A PERVERTED prankster who called himself Doctor Michael told women and children they had cancer so he could listen to them perform intimate tests on themselves.

Depraved Davinder Kelly, of Pinewood Avenue, Hillingdon, telephoned the women, who all had cancer or had been tested for the disease, and told them they had a short time to live.

The 45-year-old then made the women touch themselves in the medical tests' while he listened to them breathing down the phone.

Isleworth Crown Court heard Kelly got details about the women by visiting his wife at work at Central Middlesex Hospital and helping' her with her filing.

At the hospital he accessed files from both the Central Middlesex and Northwick Park hospitals, covering a large number of patients from across West London.

Kelly would then phone the women pretending to be Doctor Michael of Westminster Hospital' - and if one of their children answered he treated that as an "unexpected bonus".

Prosecutor Constance Briscoe said: "The defendant pretended to be a doctor and persuaded a number of adults and children to participate in various sexual acts on themselves and sometimes each other.

"He explained to each of his victims that he was trying to detect cancer."

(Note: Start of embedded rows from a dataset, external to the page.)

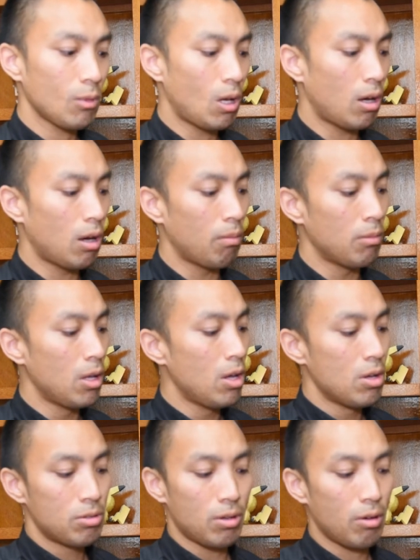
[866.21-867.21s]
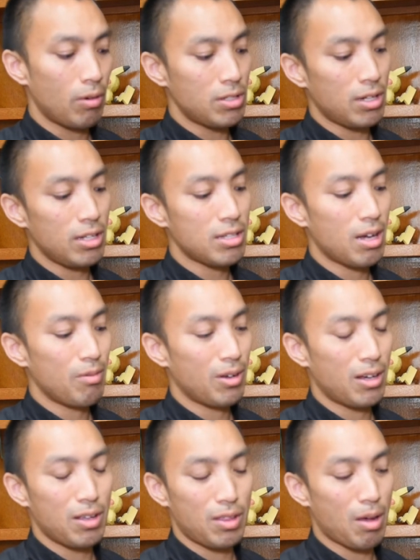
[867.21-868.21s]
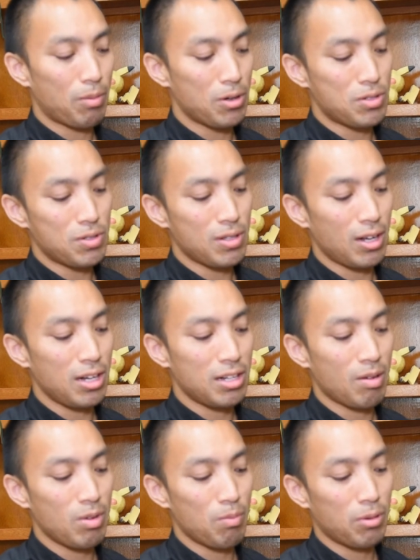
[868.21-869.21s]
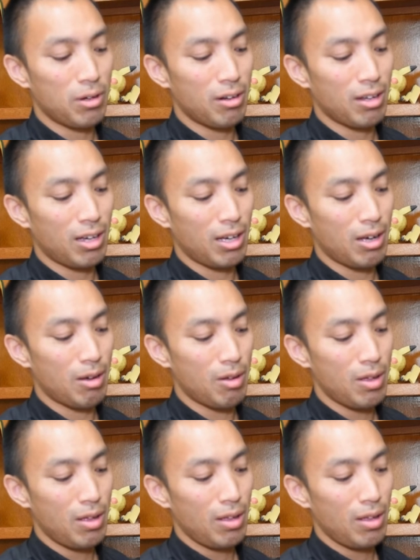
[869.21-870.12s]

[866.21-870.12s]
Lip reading: So anyways, anytime that person said, anytime you put the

The alleged abuse was discovered when people from across four separate boroughs contacted their doctors, and in January 2004 Dr Sunil Shah from Ealing Primary Health Trust called in the police.

Ms Briscoe said: "Dr Shah informed officers that a significant number of patients in the boroughs of Ealing, Hounslow, Hillingdon and Harrow had reported calls from a man pretending to be a doctor or health official.

"Most of the calls made reference to either breast or cervical screening programmes and health trusts were becoming increasingly concerned as the caller told many of the victims they may have cancer and in some cases he appeared to have private information relating to the victims."

Police traced the calls to a mobile phone which led them to Davinder Kelly. Both he and his wife, Kiranjoth, were arrested but she was later released without charge.

Kelly agreed it was his mobile phone but told officers the phone had been stolen more than once and he thought the SIM card had been copied.

He said that when his wife had to work on a Saturday he would sometimes go along "to help out" but he denied copying or removing any medical records.

But a jury at Isleworth Crown Court today convicted the sex fiend of two counts of causing children to engage in sexual activity, one charge of causing an adult to engage in sexual activity and a charge of being a public nuisance by making malicious, threatening and obscene telephone calls between October 2003 and May 2004.

Remanding Kelly in custody until his sentencing in March, Judge Richard McGregor-Johnson said: "I am extremely concerned by the behaviour revealed in this case and a substantial custodial sentence is in my mind.

"I find it extremely disturbing. He was telephoning people, pretending to be a doctor, telling them they or a member of their family had cancer and using that as a pretext to get them to engage in sexual activity."

After the verdicts Detective Sergeant Lilian Key said "This has been a three-year investigation which has meant that several victims have had this in the forefront of their minds for a long time.

"I hope these verdicts will go some way towards helping them reach a form of closure".